As circuits become more integrated, they have many different devices, components, and subcircuits that often operate independent of each other or at least partially independent of each other. As used herein, the term circuit can include a collection of active and/or passive elements that perform a circuit function such as an analog circuit or control circuit. The term circuit can also include an integrated circuit where all the circuit elements are fabricated on a common substrate. These different systems typically require their own power source or power domain, with many systems requiring a plurality of power domains. Examples of these different systems include processors, memory devices, radio transmitters and receivers, and audio units. A circuit, such as an integrated circuit, may have several of these systems and may have inputs for only one or two input voltages. These input voltages are coupled to DC-to-DC converters that provide power to a plurality of low dropout regulators (LDOs), wherein each LDO provides power to each of the systems. It is not uncommon to have as many as fifty LDOs in a single circuit.
An LDO converts and regulates a high input voltage to a lower output voltage. A dropout voltage is the amount of headroom required to maintain a regulated output voltage. Accordingly, the dropout voltage is the minimum voltage difference between the input voltage and the output voltage required to maintain regulation of the output voltage. The input voltage minus the voltage drop across a pass element within the LDO equals the output voltage. For example, a 3.3V regulator that has 1.0V of dropout requires the input voltage to be at least 4.3V. Another typical application involving LDOs is for generating 3.3V from a 3.6V Li-Ion battery, which requires a much lower dropout voltage of less than 300 mV.
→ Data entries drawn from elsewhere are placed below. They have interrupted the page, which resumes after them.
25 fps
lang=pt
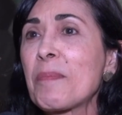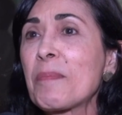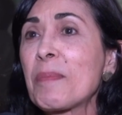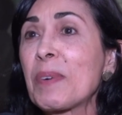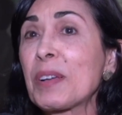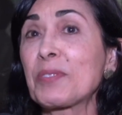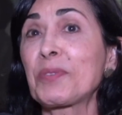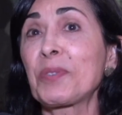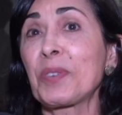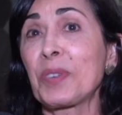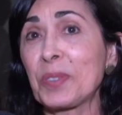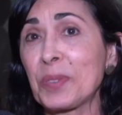
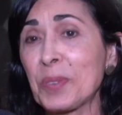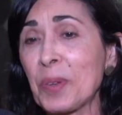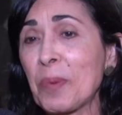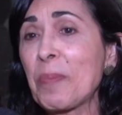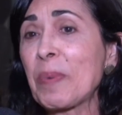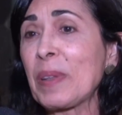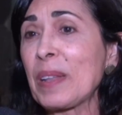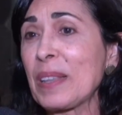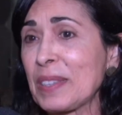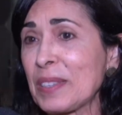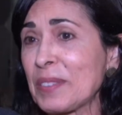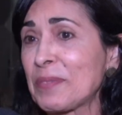mas foi uma
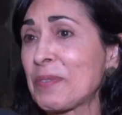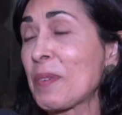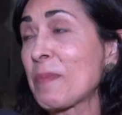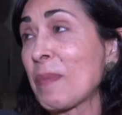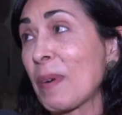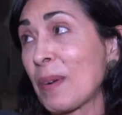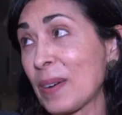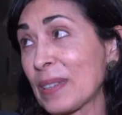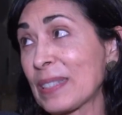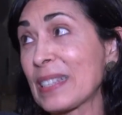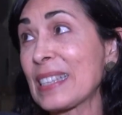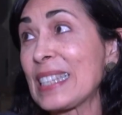surpresa, foi
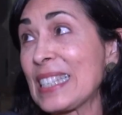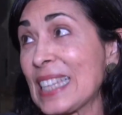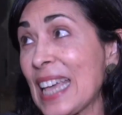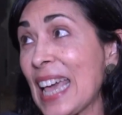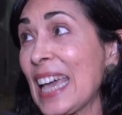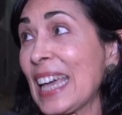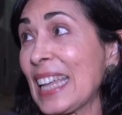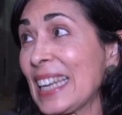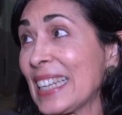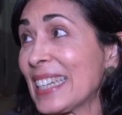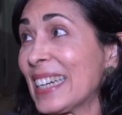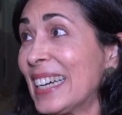uma coisa
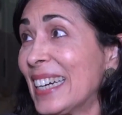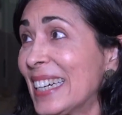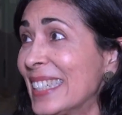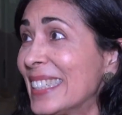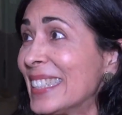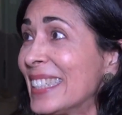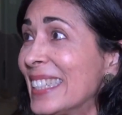séria.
A voltage divider 108 consisting of resistors R11 and R12 is coupled between the output 104 and a common node, which in the example of
The gate of the pass transistor QPASS is coupled to a pass capacitor C11 and the output of a differential amplifier 110. The differential amplifier 110 has a first input coupled to a reference voltage VREF and a second input coupled to node N11, which has the feedback voltage VFB present during operation of the LDO 100. The output of the differential amplifier 110 is proportional to the difference between the reference voltage VREF and the feedback voltage VFB and serves to drive the gate of the pass transistor QPASS. If the feedback voltage VFB is less than the reference voltage VREF, the differential amplifier 110 drives the gate of the pass transistor QPASS harder to increase the output voltage VOUT. Likewise, if the feedback voltage VFB is greater than the reference voltage VREF, the differential amplifier 110 reduces the drive on the gate of the pass transistor QPASS, which lowers the output voltage VOUT.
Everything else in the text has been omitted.